The basilic vein in the medial upper arm was exposed through a longitudinal incision, mobilized from elbow to axilla, ligated and divided distally. The vein was transposed through a subcutaneous tunnel to the lateral arm surface to allow dialysis cannulation access. The proximal end was anastomosed end-to-side to the brachial artery. Thrill confirmed throughout. CPT 36819 (12.96 wRVU). A two-stage approach (Stage 1: brachio-basilic anastomosis without transposition; Stage 2: superficialization at 6 weeks) may be preferred for small-diameter basilic veins to allow maturation before transposition.

Charting Tips
  • Document that a thrill is palpable and bruit is audible at the end of the case. Absent thrill immediately post-operatively indicates technical failure and should prompt intraoperative revision rather than post-operative discovery.
  • Record vein diameter and artery caliber from pre-operative duplex mapping in the note. The rule of 6s for AVF maturation requires: (1) vein diameter ≥6 mm, (2) depth ≤6 mm from skin, (3) straight segment ≥6 cm long, and (4) flow >600 mL/min. Document pre-op measurements to establish expected maturation potential.
  • Document the no-compression dressing instruction and timeline for fistula use. Premature cannulation and inadvertent compression are the two most preventable causes of early fistula failure.
  • ICD-10: N18.6 (ESRD) is the primary code; Z99.2 (dependence on renal dialysis) is coded as an additional code when the patient is already receiving dialysis.

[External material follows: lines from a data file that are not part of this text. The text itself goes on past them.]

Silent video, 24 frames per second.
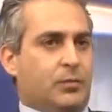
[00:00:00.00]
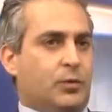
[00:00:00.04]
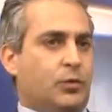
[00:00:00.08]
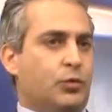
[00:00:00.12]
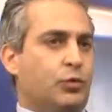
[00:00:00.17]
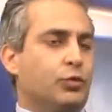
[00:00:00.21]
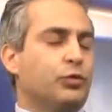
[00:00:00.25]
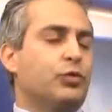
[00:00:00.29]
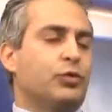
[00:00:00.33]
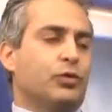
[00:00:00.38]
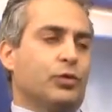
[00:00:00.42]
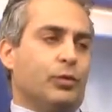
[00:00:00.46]

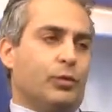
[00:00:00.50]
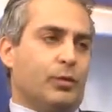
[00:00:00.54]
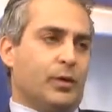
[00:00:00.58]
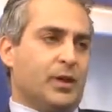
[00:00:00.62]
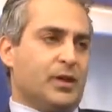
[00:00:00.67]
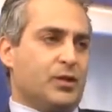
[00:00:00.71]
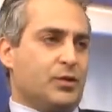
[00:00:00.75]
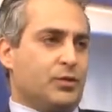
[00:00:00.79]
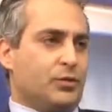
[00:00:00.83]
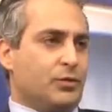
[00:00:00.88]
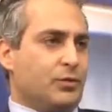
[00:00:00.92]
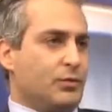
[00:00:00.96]
tutto
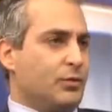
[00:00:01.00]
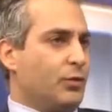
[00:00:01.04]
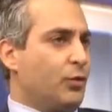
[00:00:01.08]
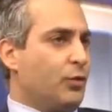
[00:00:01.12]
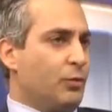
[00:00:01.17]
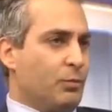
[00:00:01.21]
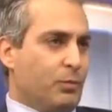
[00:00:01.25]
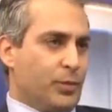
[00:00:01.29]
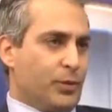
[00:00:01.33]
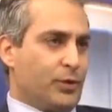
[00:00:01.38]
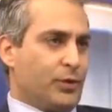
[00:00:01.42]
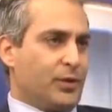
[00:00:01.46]
questo
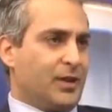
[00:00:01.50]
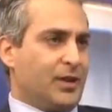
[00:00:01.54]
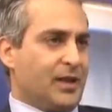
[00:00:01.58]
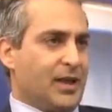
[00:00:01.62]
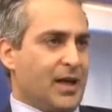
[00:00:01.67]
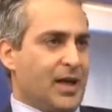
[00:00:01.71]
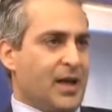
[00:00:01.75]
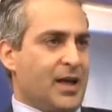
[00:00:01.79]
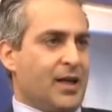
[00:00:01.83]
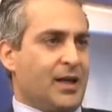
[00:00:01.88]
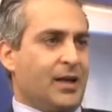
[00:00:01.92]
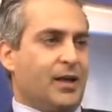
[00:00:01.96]
comporta
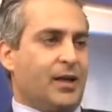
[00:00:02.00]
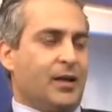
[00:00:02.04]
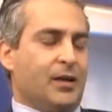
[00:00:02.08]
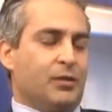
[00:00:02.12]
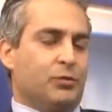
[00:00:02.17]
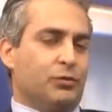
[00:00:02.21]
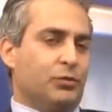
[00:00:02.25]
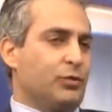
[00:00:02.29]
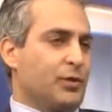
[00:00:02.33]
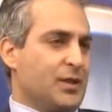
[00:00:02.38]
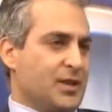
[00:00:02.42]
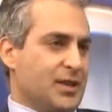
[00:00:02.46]
anche
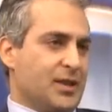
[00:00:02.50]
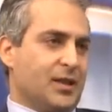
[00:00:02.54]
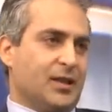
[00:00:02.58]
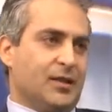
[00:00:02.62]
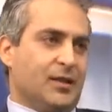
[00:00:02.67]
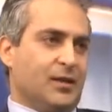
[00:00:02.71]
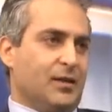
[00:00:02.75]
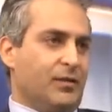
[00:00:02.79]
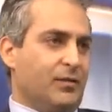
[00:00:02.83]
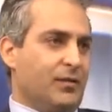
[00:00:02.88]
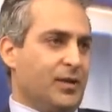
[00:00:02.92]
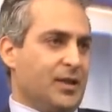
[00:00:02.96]
tutta una serie
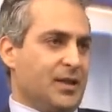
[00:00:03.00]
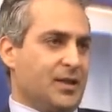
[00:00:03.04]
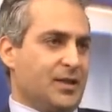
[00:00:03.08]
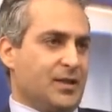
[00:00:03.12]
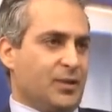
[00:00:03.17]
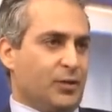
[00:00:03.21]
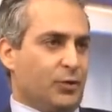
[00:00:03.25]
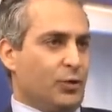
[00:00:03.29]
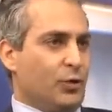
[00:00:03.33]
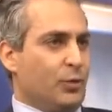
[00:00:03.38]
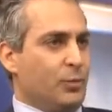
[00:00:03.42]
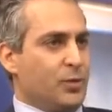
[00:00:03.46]
di riflessi
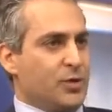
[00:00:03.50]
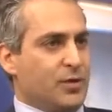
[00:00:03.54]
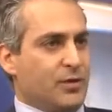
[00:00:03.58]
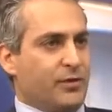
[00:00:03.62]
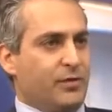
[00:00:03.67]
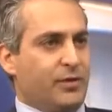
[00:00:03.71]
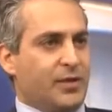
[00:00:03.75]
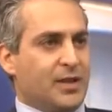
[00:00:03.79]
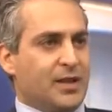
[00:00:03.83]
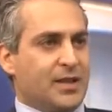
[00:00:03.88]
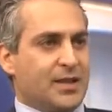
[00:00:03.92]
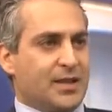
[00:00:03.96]
economici e
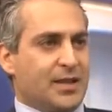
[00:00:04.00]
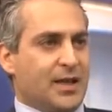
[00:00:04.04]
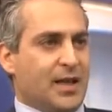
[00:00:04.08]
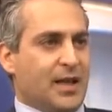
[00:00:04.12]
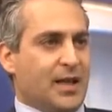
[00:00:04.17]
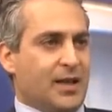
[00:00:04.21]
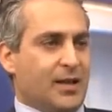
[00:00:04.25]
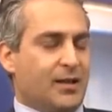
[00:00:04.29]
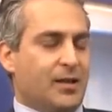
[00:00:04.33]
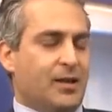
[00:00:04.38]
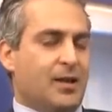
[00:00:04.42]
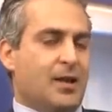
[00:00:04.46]

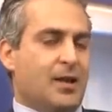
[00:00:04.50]
finanziari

Both are required for CMS ESRD quality metric reporting.
Billing Tips
  • 36821 (AV anastomosis, direct, any site, 11.60 wRVU, 90-day global) covers radiocephalic (Brescia-Cimino) fistula at the wrist AND direct brachiocephalic anastomosis at the antecubital fossa — both are direct anastomoses and both use 36821. The word 'direct' in the descriptor is what distinguishes it from transposition codes.

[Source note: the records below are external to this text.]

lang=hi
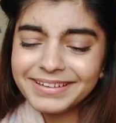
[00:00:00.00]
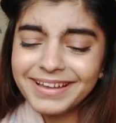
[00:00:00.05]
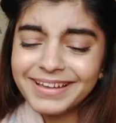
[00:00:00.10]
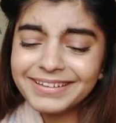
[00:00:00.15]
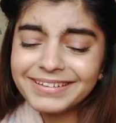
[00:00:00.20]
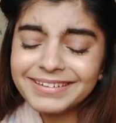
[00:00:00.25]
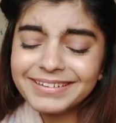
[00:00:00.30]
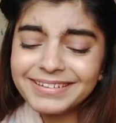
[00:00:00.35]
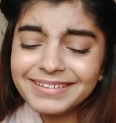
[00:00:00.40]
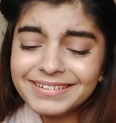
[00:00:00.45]

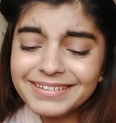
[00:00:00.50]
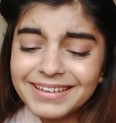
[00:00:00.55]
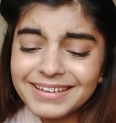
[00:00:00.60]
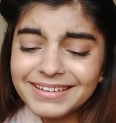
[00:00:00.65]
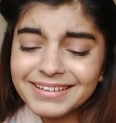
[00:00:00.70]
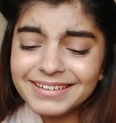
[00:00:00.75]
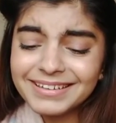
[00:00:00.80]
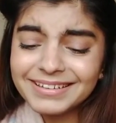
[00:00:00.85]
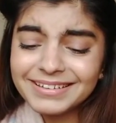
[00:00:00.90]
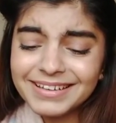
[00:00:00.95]
आई नीड
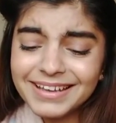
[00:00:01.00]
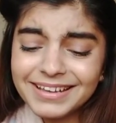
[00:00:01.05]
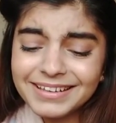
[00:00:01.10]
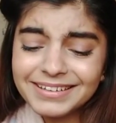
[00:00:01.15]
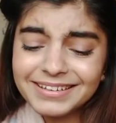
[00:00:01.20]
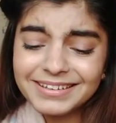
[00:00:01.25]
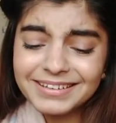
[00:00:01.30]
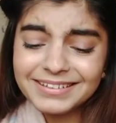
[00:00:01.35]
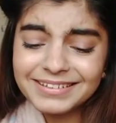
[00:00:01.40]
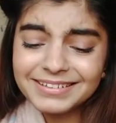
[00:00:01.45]
इट आई
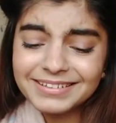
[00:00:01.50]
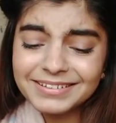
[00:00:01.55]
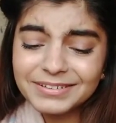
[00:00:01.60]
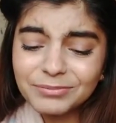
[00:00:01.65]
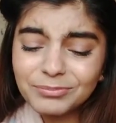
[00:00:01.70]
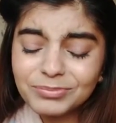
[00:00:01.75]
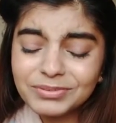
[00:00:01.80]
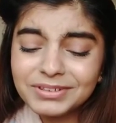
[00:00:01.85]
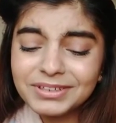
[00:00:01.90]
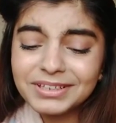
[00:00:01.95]
नीड
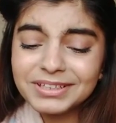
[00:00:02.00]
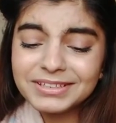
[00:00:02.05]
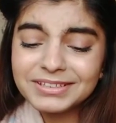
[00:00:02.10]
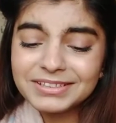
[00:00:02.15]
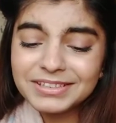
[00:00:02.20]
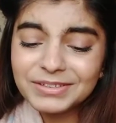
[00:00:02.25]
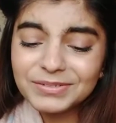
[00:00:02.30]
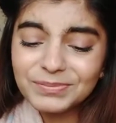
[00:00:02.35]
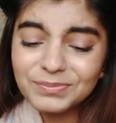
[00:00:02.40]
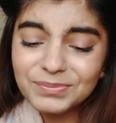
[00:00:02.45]
इट प्लीज
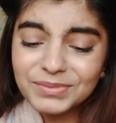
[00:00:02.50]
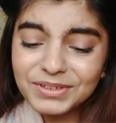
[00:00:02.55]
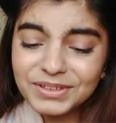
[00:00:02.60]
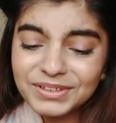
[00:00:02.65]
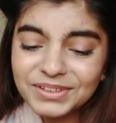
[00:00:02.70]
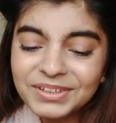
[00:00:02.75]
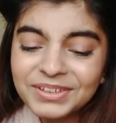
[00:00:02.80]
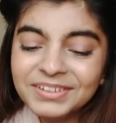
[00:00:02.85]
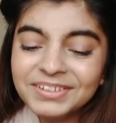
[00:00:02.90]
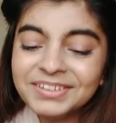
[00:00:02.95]
गिव
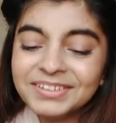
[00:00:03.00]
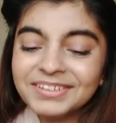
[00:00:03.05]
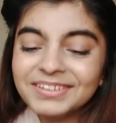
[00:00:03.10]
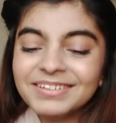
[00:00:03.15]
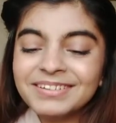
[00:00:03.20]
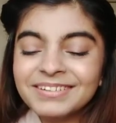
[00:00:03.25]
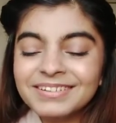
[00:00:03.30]
मी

  • Upper arm fistulas requiring vein transposition are coded by the vein used: 36818 (cephalic vein transposition, 12.08 wRVU) requires two incisions and creation of a subcutaneous tunnel; 36819 (basilic vein transposition, 12.96 wRVU) requires medial upper arm exposure, mobilization from elbow to axilla, and tunneling. Do NOT use 36818 for a direct brachiocephalic anastomosis — that is 36821. 36820 (forearm vein transposition, 12.74 wRVU) is a forearm procedure, not an upper arm code.
  • Prosthetic AV graft: 36830 (nonautogenous graft, e.g., ePTFE; 11.73 wRVU); autologous conduit graft: 36825 (13.82 wRVU). Document graft material (ePTFE, bovine carotid artery/Artegraft, early-cannulation graft/Gore Acuseal) and configuration (loop vs. straight). Dacron is not used for dialysis access grafts.
  • Global period is 90 days. Post-op fistula mapping, ultrasound surveillance, and routine follow-up within 90 days are bundled. Fistulogram and angioplasty for stenosis are separately billable with modifier -58 (planned staged procedure within global) or -79 (unrelated procedure after global). Use -78 only for unplanned return to OR for a complication.
  • ESRD Network reporting: for Medicare patients on dialysis, document that the patient has ESRD and this is a dialysis access creation. This is required for CMS ESRD quality metrics.
  • Ligation of side branches (accessory vein coil or ligation) performed at the same session is bundled. Do not bill separately.
  • Document: vessel selected (radial/brachial artery, cephalic/basilic vein), whether transposition was performed, anastomosis configuration (end-to-side), venous diameter on pre-op mapping, thrill/bruit and Doppler confirmation at end of case, and estimated maturation timeline.

General coding reference. Verify with your institution’s billing department before submitting claims.